▶ [EXERCISE REQUIREMENTS]: Only the pictures stay out; every record is to be quoted exactly.
------------
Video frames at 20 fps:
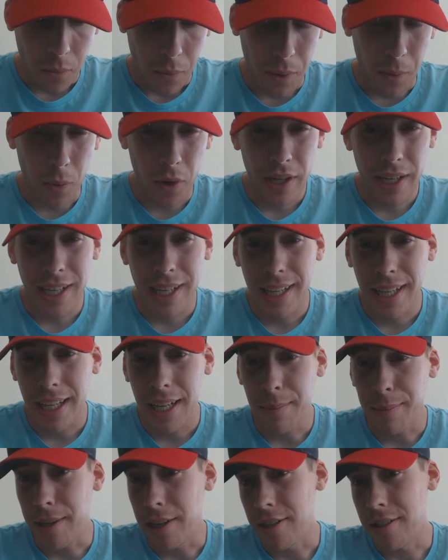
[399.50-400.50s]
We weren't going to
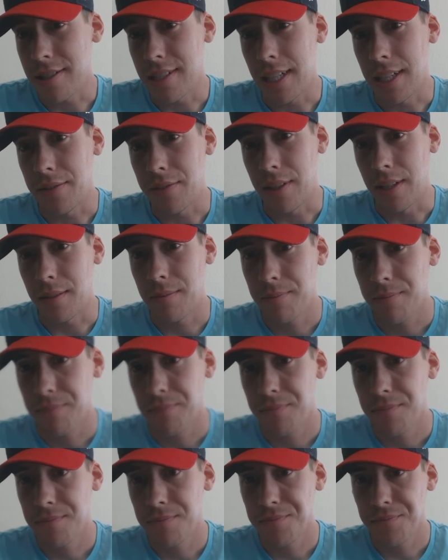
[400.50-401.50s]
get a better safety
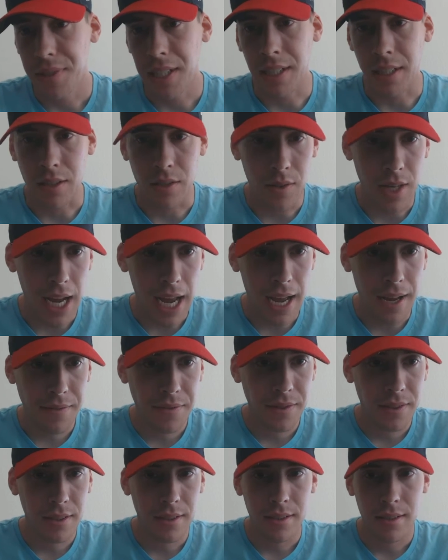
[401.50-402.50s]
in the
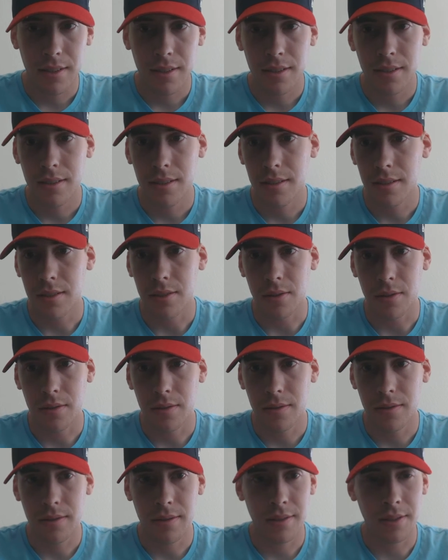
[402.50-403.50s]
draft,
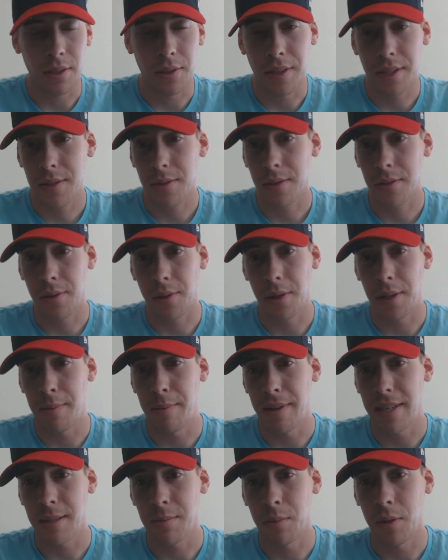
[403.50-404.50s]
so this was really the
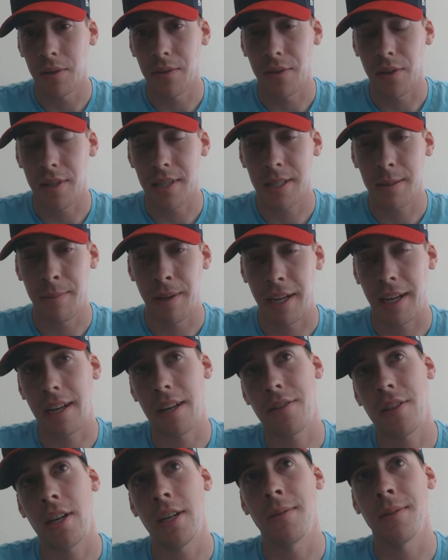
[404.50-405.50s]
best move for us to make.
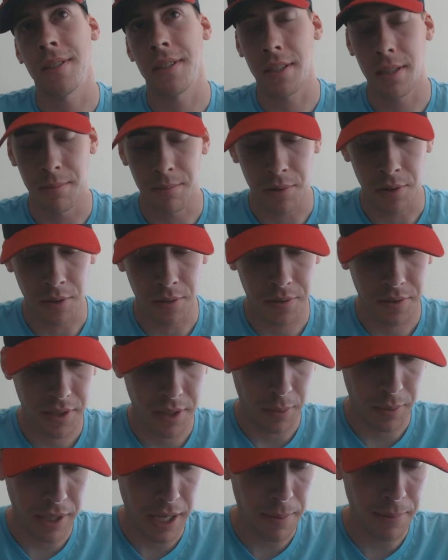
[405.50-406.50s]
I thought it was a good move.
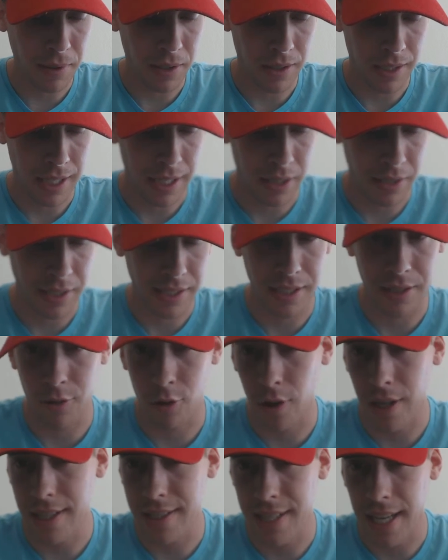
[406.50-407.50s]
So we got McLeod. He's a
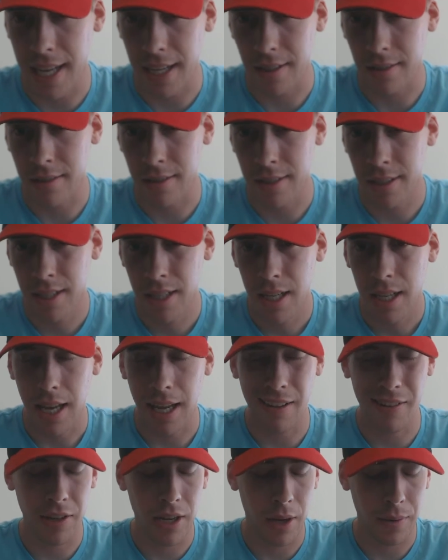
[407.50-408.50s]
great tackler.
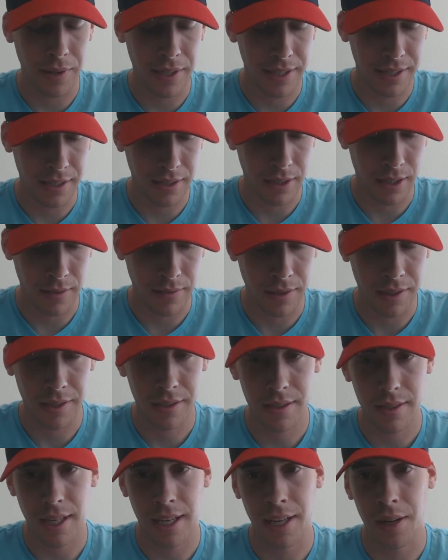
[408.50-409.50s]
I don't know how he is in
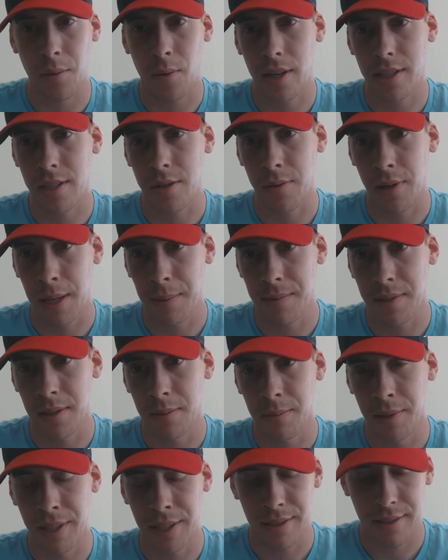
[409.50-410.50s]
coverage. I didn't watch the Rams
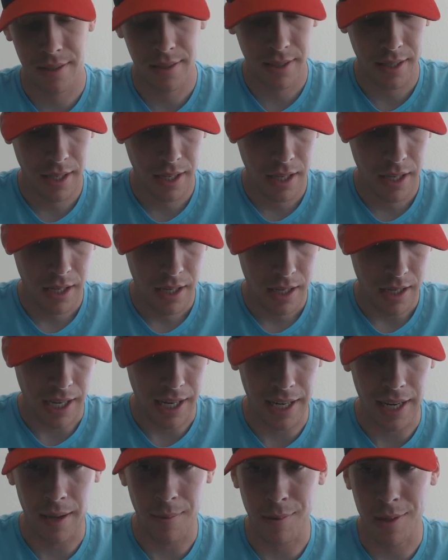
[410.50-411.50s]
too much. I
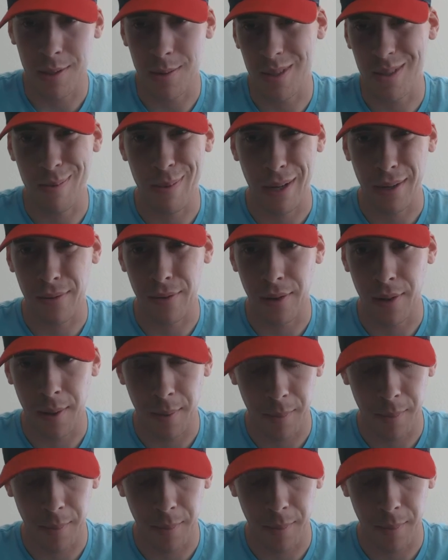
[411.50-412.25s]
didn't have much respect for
------------
▶ [EXERCISE RESULT]:
Video frames at 20 fps:
[399.50-400.50s]
We weren't going to
[400.50-401.50s]
get a better safety
[401.50-402.50s]
in the
[402.50-403.50s]
draft,
[403.50-404.50s]
so this was really the
[404.50-405.50s]
best move for us to make.
[405.50-406.50s]
I thought it was a good move.
[406.50-407.50s]
So we got McLeod. He's a
[407.50-408.50s]
great tackler.
[408.50-409.50s]
I don't know how he is in
[409.50-410.50s]
coverage. I didn't watch the Rams
[410.50-411.50s]
too much. I
[411.50-412.25s]
didn't have much respect for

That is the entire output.